I wrote about The Comedy Store sometime ago. At the time they had flown down three comedians for a limited number of shows held at different venues. This event was a forerunner to the launch of the Indian Edition of The Comedy Store.
Well, it finally happened. The Comedy Store has opened in Palladium, High Street Phoenix. As a part of their opening ceremony celebrations last week they were giving away free passes to the show. I got them, courtesy a friend who’s an investment banker.
“So how did you get the passes?” I asked.
“Oh well, I’m in business with them,” he answered suitably vaguely.
“Oh so you’re extorting money from them?” I quipped.
He wasn’t amused. “I’ve got equity in the club.”
Seeing a show my earlier quip fell flat, I resisted the urge to say, Same diff.
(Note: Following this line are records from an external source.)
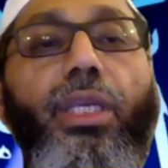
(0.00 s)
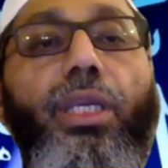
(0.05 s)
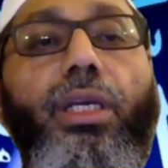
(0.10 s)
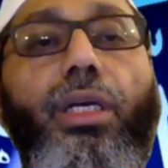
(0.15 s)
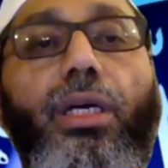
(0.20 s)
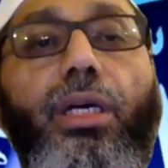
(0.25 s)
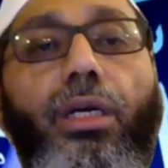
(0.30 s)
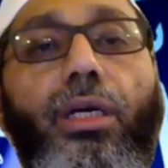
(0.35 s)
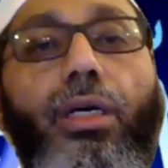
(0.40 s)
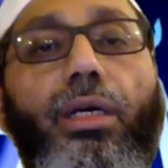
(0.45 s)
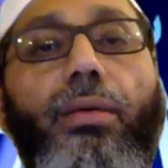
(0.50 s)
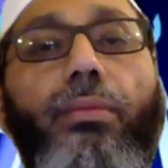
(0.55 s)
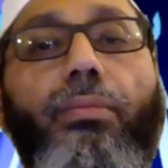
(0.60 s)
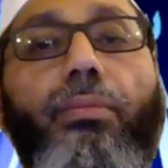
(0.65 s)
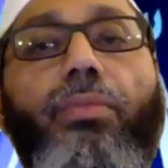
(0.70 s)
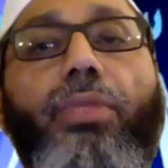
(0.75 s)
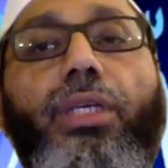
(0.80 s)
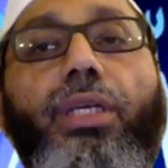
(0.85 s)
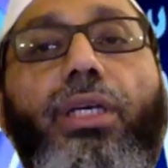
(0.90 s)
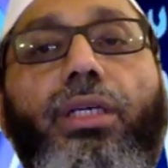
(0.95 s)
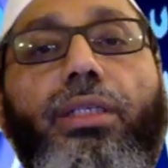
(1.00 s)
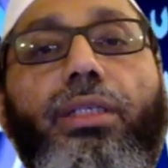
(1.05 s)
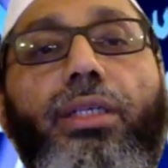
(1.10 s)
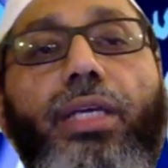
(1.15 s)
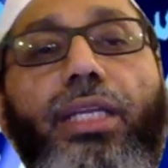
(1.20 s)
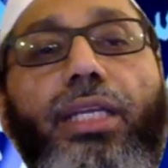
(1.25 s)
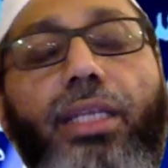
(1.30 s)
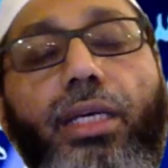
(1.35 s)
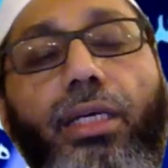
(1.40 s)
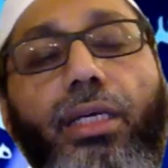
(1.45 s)

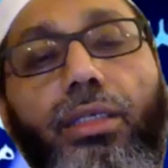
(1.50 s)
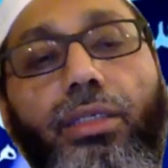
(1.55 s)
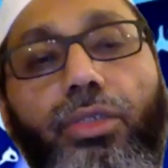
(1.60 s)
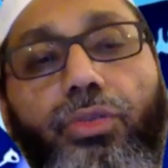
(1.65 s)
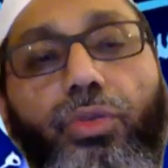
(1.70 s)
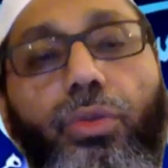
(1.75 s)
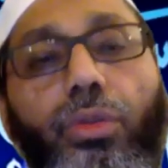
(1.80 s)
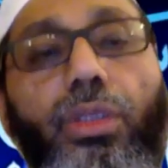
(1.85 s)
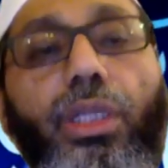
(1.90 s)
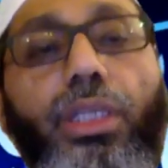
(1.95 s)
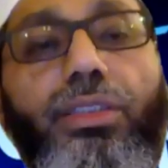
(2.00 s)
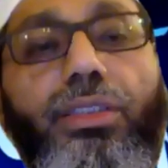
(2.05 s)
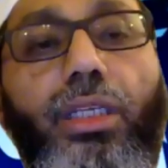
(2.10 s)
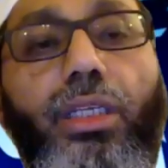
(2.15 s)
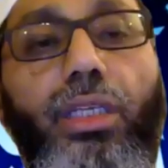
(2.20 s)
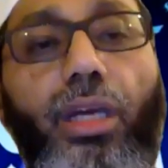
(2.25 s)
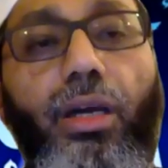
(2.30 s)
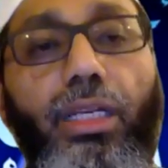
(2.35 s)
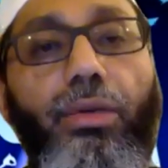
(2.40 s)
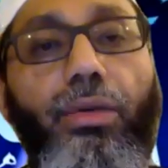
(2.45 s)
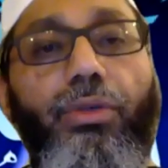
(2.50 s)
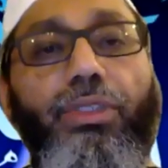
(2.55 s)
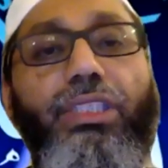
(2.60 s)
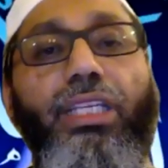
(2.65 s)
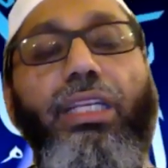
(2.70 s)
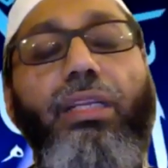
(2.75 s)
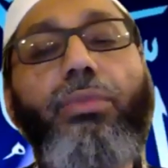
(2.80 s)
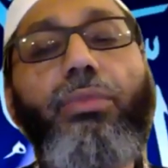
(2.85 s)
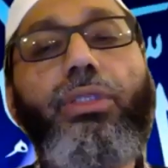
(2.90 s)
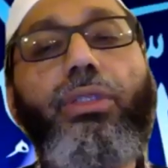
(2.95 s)
And Rasulullah sallallahu alayhi wa
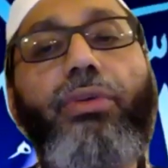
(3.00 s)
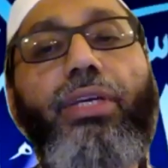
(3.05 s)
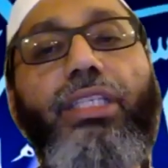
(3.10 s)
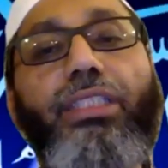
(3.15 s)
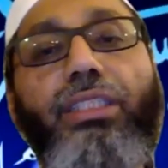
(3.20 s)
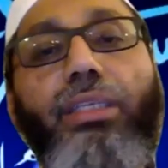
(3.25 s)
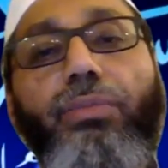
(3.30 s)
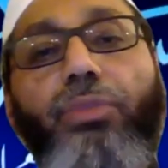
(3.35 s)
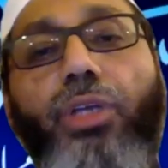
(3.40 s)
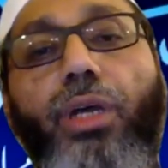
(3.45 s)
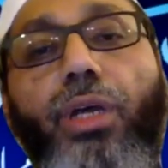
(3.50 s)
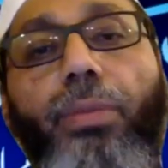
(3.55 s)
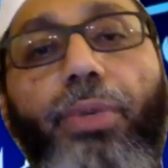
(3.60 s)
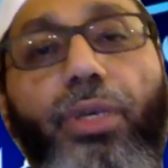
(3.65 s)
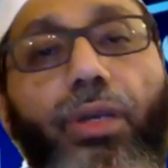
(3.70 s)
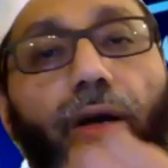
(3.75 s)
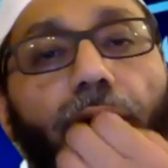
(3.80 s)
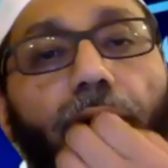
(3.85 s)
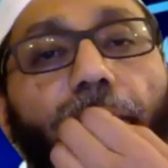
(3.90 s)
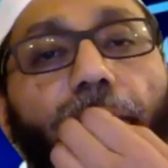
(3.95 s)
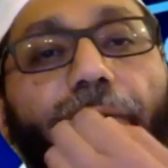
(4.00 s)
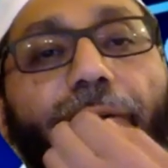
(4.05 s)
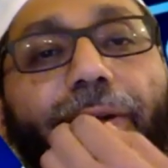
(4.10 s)
sallam, on the very same topic of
Extortion *squealed in high soprano*. “Since when do private equity guys invest in comedy clubs?” I asked instead. “Don’t you have a more serious internet business model with no foreseeable revenue stream to finance?”
“Just because internet business models have a long gestation period doesn’t mean they are not viable business,” he said.
Have I illustrated the point several times already or what? Then again, you don’t have to have a huge appetite to invest in a restaurant.
Anyway, I went in with high expectations and it is with regret that I have to say that I was kinda disappointed. For one, the first comic and the emcee, Paul Tomkinson (?) repeated many jokes from his earlier performance at the Grand Maratha Sheraton. I hadn’t taken to his brand of comedy even then, and to have it repeated almost verbatim was, well, intolerable.
The second comic was even more insipid. And to illustrate the point I can’t remember a single joke he cracked. The third comic was a Canadian who was obsessed with Indians carving nude female statues on temples. I laughed at his jokes but only because he had the look of a madman and scared me little bit.
Afterwards, I remember feeling grouchy. That was royal waste of time and money. Okay, the passes were free but the cab cost me a whopping three hundred each way. And the three Margaritas I downed weren’t on the house either.
I tried to analyse why I wasn’t tickled. I’m easy to please. I still laugh at fart jokes. And I had gone there ready to laugh. Did I mention the Margaritas? If that’s not priming for laughter, I don’t know what is.
And then it occurred to me like a blinding flash on a dark night. The problem was with the material. Observational humour about the Indian accent and Indians scratching their bellies and-slash-or crossing the road at whim, boring *also in high soprano*. Hack attack. Done to death in films and TV shows. (oh, come on, these days? When one Indian character is mandatory?)
However, but club should take heart from the fact that the rest of the people were, to use internet speak, ROTFLTAO. I looked around to see if it was just me who was left cold. Nope, my friends were too. My conclusion: People who’ve seen a fair amount of stand-up comedy will find it considerably short of awesome.
PS: The Comedy Store is having an open mic night this coming Saturday. People who are interested in forging a career in stand-up comedy can contact The Comedy Store.
PPS: No, I don’t have their numbers. Get off your ass and look it up yourself.